Im Prinzip geht es uns doch allen ganz oft so: Wir sind in einen Vorgang, ein System oder ähnliches eingebunden und denken uns, “das müsste doch auch anders gehen!”. Und wenn wir dann unseren persönlichen “Heureka-Moment” haben und eine Idee haben, wie man den Prozess besser gestalten kann, dann denken wir auch ganz oft “und wie kann ich damit jetzt Geld verdienen?!". Wir beginnen zu grübeln, schreiben oder malen die Idee auf und viel zu oft steht am Ende der Gedanke: “Wäre schön, wenn das mal jemand umsetzt.”, nur uns selber sehen wir in dieser Rolle viel zu selten.

Ein Grund dafür ist, dass man erst einmal überblicken muss, was denn so die ersten Schritte auf dem Weg zum Startup sind. Überall gibt es zahlreiche Informationen, was man alles tun soll. Es soll "lean" sein, "iterativ", monetarisierbar, digital, skalierbar usw… Viele Buzzwords, wenig Übersicht für den Mensch, der doch eigentlich nur eine kleine Idee hatte. Das kann total demotivieren, logisch. 

Der erste Schritt: Schau dir das Problem genau an

Die Idee ist fein, die ist aber erstmal nicht so relevant. Zunächst muss man identifizieren ob andere das gleiche/ähnliche Problem auch haben. Man kann sich grundsätzlich daran orientieren, dass alle Produkte und Dienstleistungen Antworten auf Probleme sind, sie sind Lösungen. Ein Startup ist dazu noch generell eine Hypothese und du hast als Unternehmer dann die ehrenvolle Aufgabe diese zu überprüfen. Das immer im Hinterkopf behalten!

Was man als zunächst machen müsste ist, mit Freunden sprechen, die sich in einem ähnlichen Feld bewegen, wie man selbst, als man das Problem identifiziert hat. Beispiel: Du bist Mechaniker und dir begegnet immer wieder dieses eine Problem.
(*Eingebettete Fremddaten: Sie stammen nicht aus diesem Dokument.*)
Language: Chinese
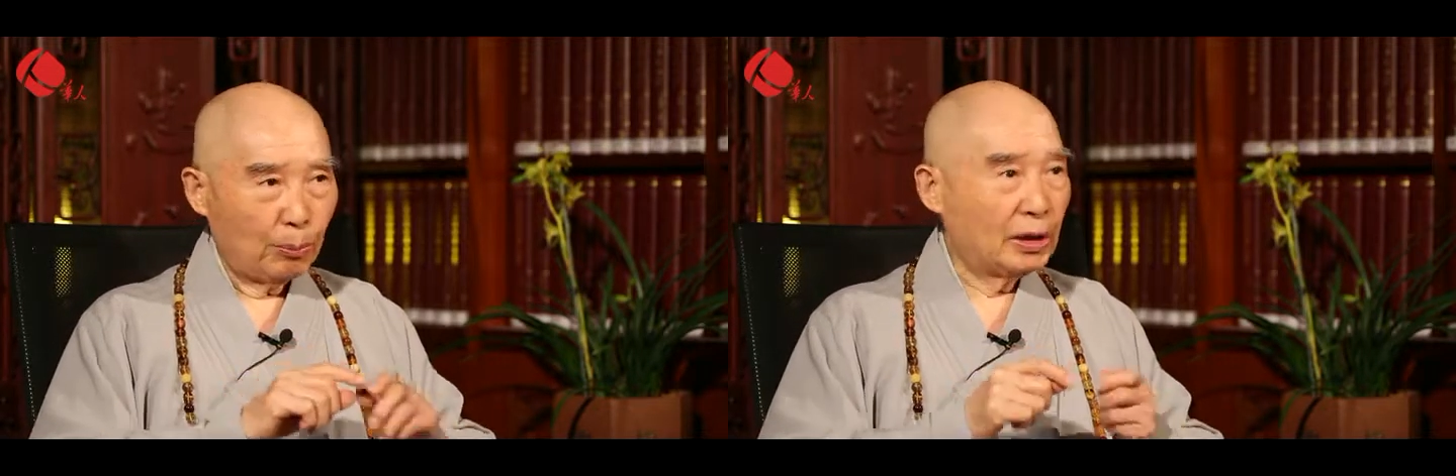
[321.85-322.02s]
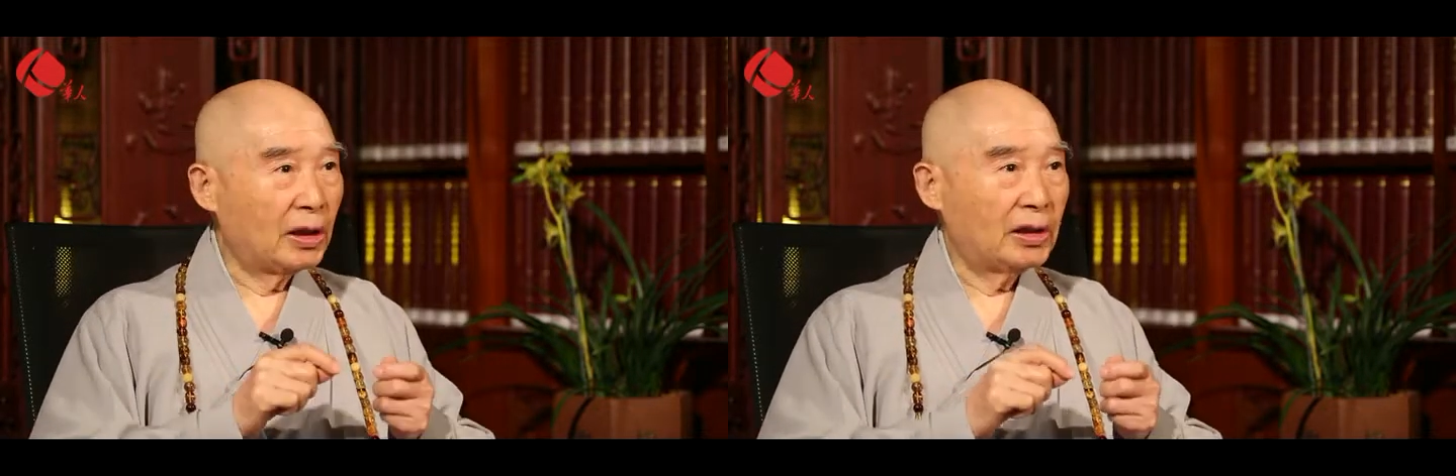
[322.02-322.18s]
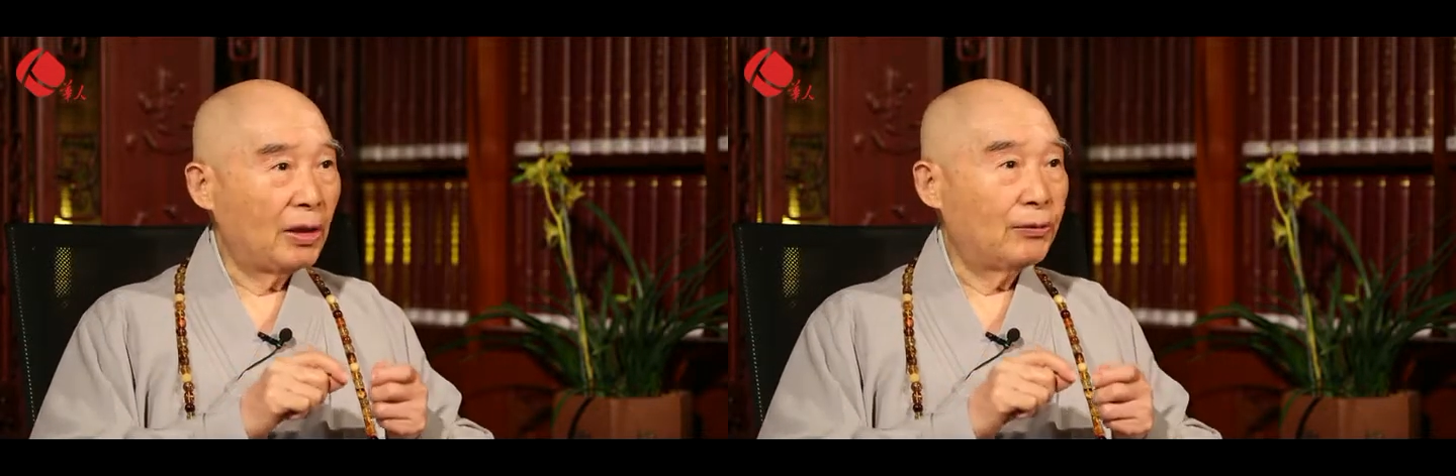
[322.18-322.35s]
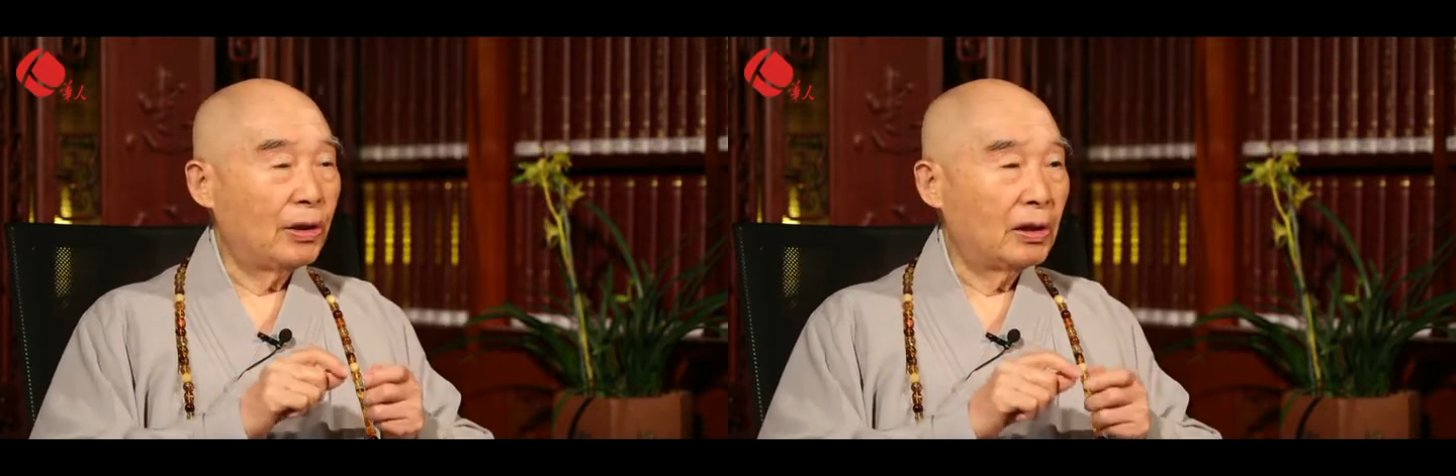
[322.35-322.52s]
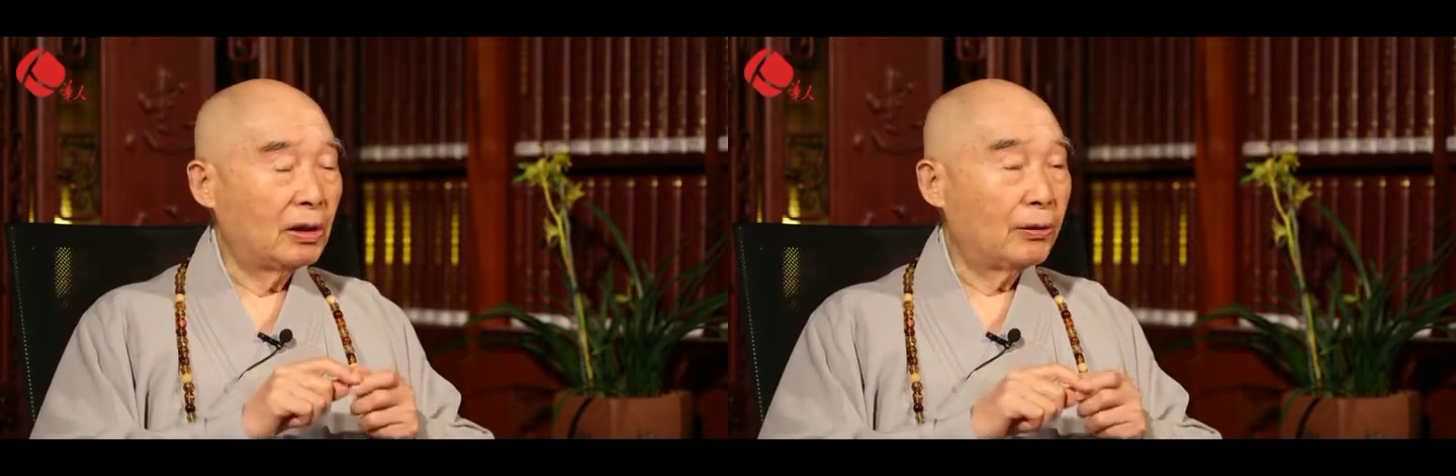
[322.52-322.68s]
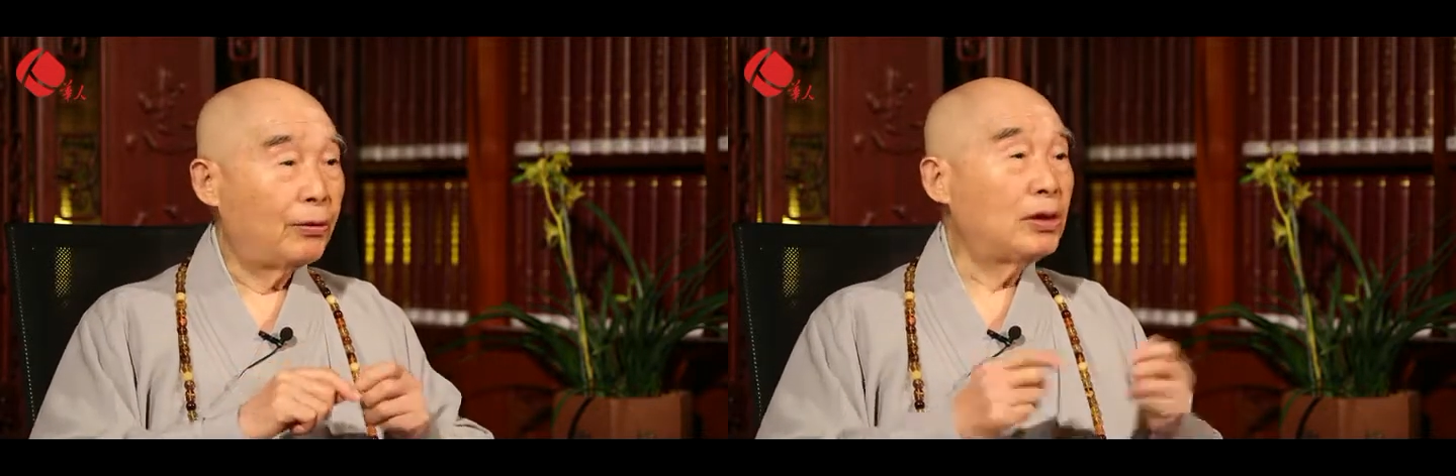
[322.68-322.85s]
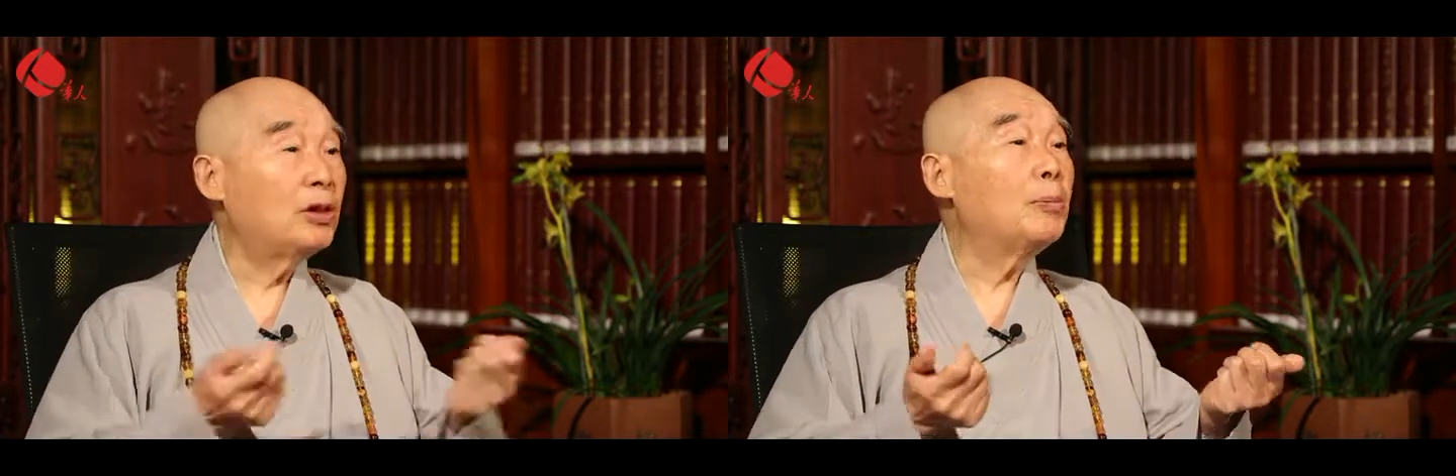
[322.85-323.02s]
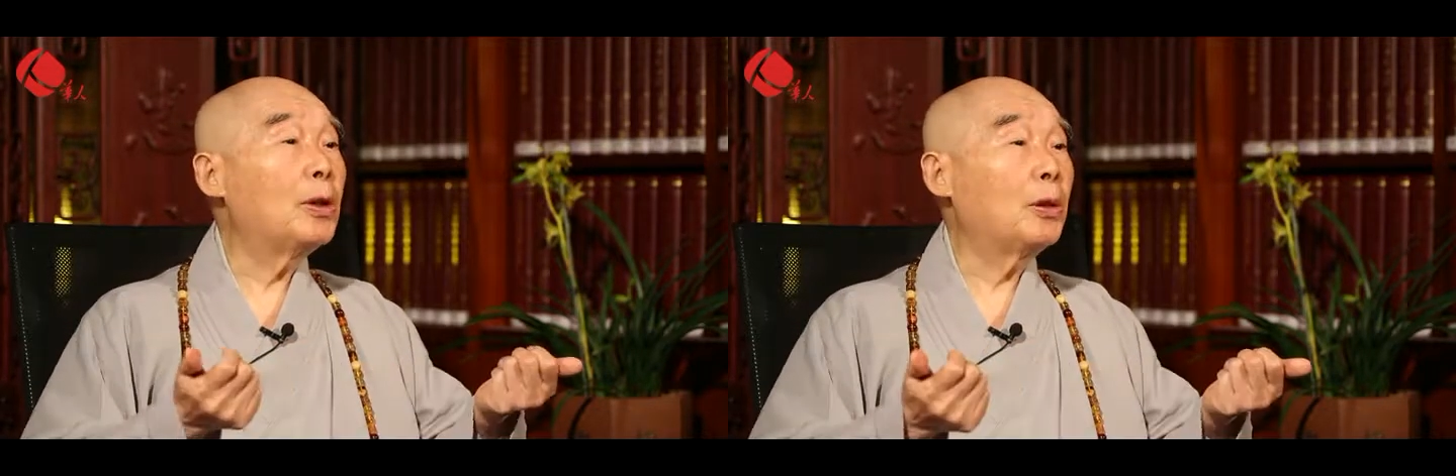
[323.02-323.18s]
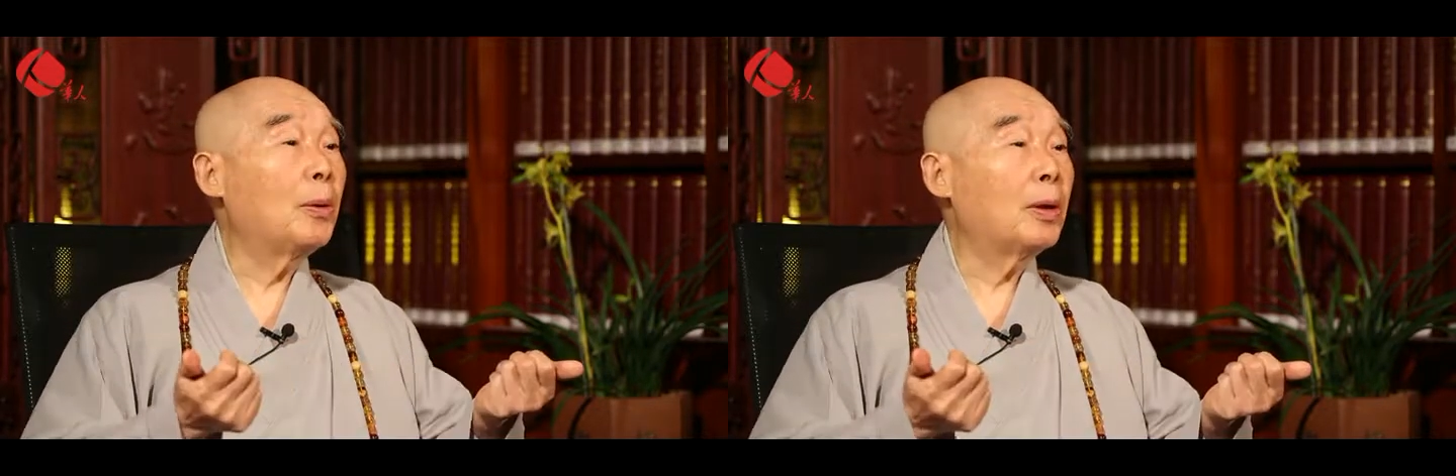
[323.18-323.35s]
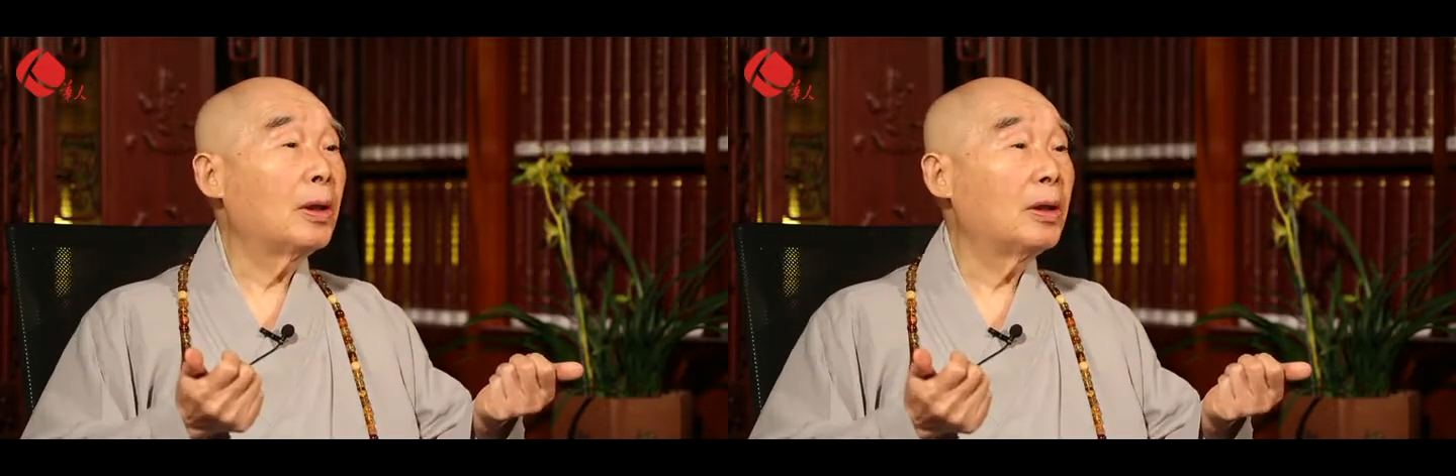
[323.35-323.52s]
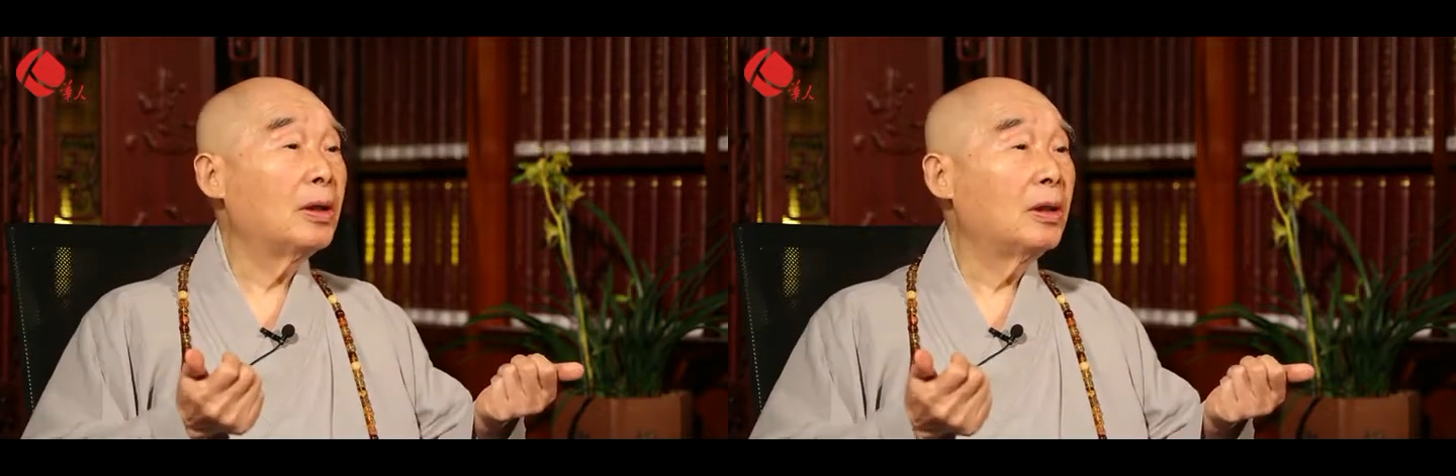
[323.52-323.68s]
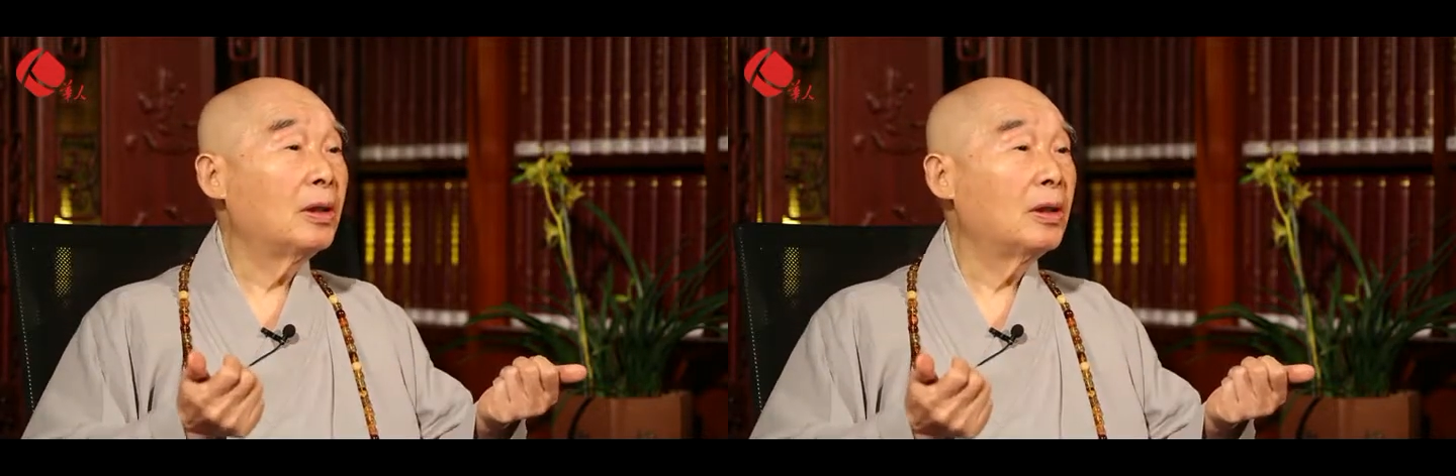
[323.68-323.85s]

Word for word: 不能再分了，分就没有了。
Sprich also mit anderen Mechanikern und frag sie nach ihren Problemen. Man sollte aber NICHT über die Lösung sprechen. Das kommt viel später. Man spricht mit den Interviewpartnern aber - viel wichtiger - auch darüber, ob sie Freunde haben, die so ähnlich denken. Mit denen spricht man dann natürlich auch. Man kann/sollte zudem auch in online-Foren mal nach entsprechenden Problemen fragen. Ganz nebenbei erarbeitet man sich so die erste Zielkundschaft zum testen. Hieraus eine Persona erstellen... easy!

Jetzt hat man einen Überblick, ob das Problem nur bei einem selber auftritt, oder nicht. Vielleicht haben andere ja bereits eine Lösung, die sie nutzen? Sollte es bereits diese Lösung geben, die aber kein Schwein kennt/nutzt - dann finde raus woran das liegt. Das sind die ersten Schritte.

Der nächste Schritt: Der Business Modell Canvas

Und jetzt kommt, ganz grob, der nächste Schritt, den man aus unserer Sicht machen sollte: Also! Ab zum Copyshop und den Business Model Canvas in DIN A0 ausdrucken lassen. Den befestigt man an die Wand und dann besorgt man sich verschiedenfarbige Postings und ein paar Filzstifte. Der Rest ist eigentlich selbsterklärend. Den Business Model Canvas kann man bei strategyzer.com runterladen und dort stehen im Prinzip alle Fragen drauf, die man für seine Idee beantworten muss. Die Reihenfolge in der man sinnvoller Weise diese Fragen beantwortet findet man als Video hier. Beim STARTPLATZ gibt es hier eine schriftliche, deutsche Anleitung. Keine Sorge, das sieht komplizierter aus, als es ist. Denn eigentlich ist das alles nur gesunder Menschenverstand. Der Business Modell Canvas möchte von euch nur Antworten auf  Fragen, die ihr auch einem Freund stellen würde, wenn sie oder er von der Multi-Millionen-Dollar-Idee erzählt. Traut euch mal ran!

Und wo ist nun die Verbindung zum Startup Sprint? Beim Startup Sprint helfen euch die Mentoren wie man den Business Model Canvas benutzt - ganz auf eure Idee angepasst und im Rahmend er Startup Sprint Schule auf einer generellen Ebene. Sie gehen mit dem Team alle Felder durch und geben sinnvolle Tipps und Hinweise. So wird das Tool direkt praktisch angewendet.